## [Material provided]
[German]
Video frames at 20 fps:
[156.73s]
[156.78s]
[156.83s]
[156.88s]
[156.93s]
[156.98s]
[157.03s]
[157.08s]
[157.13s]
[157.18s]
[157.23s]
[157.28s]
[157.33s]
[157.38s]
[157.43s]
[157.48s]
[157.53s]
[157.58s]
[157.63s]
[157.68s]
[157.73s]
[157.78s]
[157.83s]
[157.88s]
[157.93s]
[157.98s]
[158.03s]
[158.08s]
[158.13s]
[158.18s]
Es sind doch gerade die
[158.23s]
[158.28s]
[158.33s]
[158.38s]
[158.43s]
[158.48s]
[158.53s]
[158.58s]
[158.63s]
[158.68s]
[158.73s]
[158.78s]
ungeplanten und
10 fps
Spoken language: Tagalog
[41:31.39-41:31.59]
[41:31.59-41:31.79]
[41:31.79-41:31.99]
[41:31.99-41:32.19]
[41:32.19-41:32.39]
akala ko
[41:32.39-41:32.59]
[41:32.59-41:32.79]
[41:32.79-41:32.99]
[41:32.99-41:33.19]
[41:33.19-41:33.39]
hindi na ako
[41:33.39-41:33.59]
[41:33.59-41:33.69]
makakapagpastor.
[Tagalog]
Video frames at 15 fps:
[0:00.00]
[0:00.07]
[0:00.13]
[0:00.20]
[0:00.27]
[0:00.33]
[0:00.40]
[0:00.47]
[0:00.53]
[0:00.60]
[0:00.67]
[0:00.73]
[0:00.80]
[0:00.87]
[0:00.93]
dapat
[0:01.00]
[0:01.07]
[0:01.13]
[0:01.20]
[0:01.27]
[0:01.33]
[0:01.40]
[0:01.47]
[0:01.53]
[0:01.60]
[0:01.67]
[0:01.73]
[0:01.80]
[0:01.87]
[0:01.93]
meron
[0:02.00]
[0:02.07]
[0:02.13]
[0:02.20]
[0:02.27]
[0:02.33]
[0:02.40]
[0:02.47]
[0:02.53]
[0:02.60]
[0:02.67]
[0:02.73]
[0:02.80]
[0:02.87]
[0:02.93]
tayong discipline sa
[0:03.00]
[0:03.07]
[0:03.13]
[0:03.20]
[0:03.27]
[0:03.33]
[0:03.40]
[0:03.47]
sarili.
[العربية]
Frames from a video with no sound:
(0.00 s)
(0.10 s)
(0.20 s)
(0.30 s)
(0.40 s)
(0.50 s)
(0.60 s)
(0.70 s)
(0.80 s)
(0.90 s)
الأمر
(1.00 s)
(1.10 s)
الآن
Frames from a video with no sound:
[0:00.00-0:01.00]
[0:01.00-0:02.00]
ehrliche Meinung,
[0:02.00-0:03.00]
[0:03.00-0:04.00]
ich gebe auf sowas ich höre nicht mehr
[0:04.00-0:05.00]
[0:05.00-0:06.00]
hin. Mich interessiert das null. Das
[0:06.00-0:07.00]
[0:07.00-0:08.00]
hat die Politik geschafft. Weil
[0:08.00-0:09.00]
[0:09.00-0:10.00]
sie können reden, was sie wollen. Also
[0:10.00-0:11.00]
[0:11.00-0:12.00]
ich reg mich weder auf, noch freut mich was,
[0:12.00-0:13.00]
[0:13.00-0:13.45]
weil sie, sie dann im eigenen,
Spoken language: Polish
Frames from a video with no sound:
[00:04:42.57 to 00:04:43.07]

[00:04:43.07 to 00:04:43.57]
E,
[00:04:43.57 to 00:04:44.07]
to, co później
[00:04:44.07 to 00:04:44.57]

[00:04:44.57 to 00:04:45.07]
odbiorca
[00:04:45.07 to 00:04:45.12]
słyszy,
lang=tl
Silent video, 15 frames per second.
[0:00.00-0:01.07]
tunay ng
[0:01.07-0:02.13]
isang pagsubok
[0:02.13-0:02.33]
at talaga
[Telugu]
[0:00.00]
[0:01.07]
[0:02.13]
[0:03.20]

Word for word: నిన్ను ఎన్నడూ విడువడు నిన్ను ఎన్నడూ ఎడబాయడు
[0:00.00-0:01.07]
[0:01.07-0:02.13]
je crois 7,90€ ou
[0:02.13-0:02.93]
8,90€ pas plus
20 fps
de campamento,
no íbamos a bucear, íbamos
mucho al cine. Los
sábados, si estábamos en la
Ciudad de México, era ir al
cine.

## [What is being asked]
Check each line of the records for "Spoken" and copy the ones that contain it.

## [Solution to this task]
Spoken language: Tagalog
Spoken language: Polish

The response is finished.